◆ What you have to do: Write out only the lines from the line containing "[4.00-5.00s]" to the end of the listing below, both included, exactly as they stand. Drop the pictures.
[Records for this task]
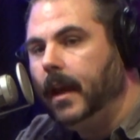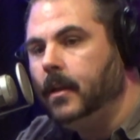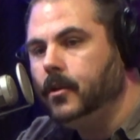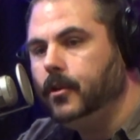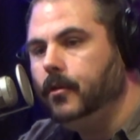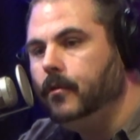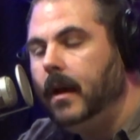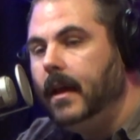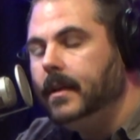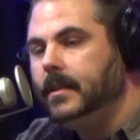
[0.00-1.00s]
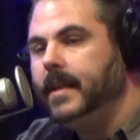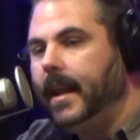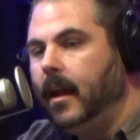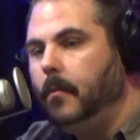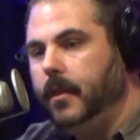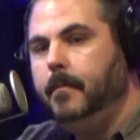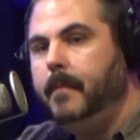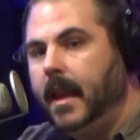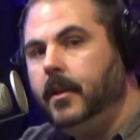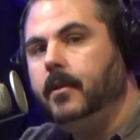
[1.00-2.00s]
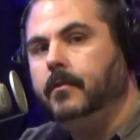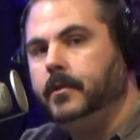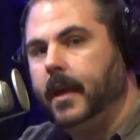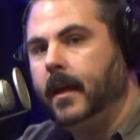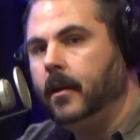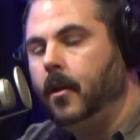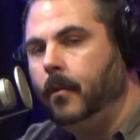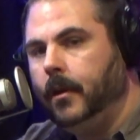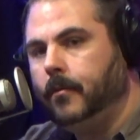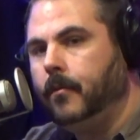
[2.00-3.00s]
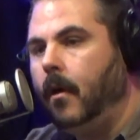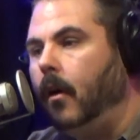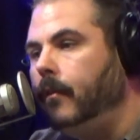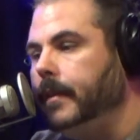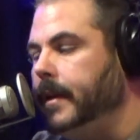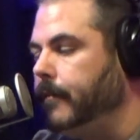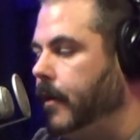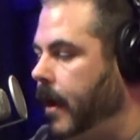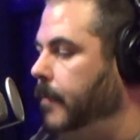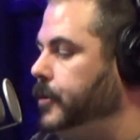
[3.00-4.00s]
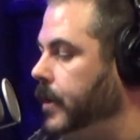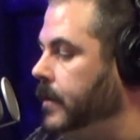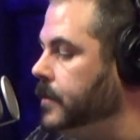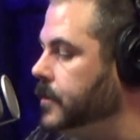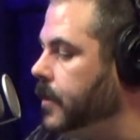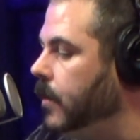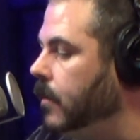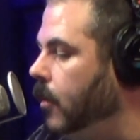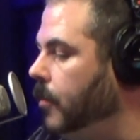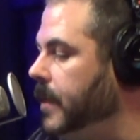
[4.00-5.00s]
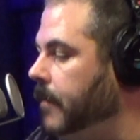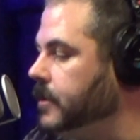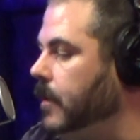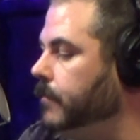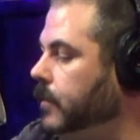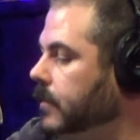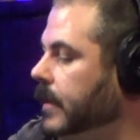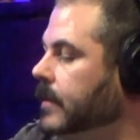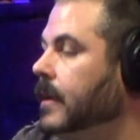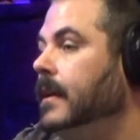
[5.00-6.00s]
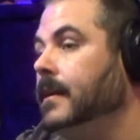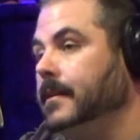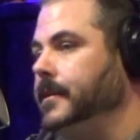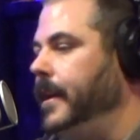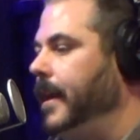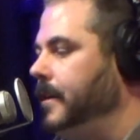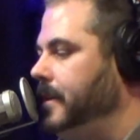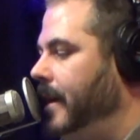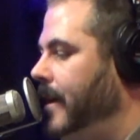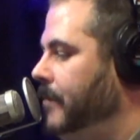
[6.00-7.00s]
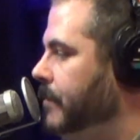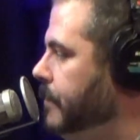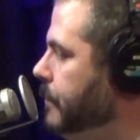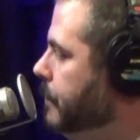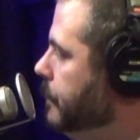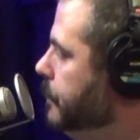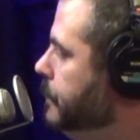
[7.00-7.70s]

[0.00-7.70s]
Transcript: into setting up the menus and going through all the different options. So, hope that was helpful, and see you next time.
[/Records for this task]
◆ Output:
[4.00-5.00s]
[5.00-6.00s]
[6.00-7.00s]
[7.00-7.70s]

[0.00-7.70s]
Transcript: into setting up the menus and going through all the different options. So, hope that was helpful, and see you next time.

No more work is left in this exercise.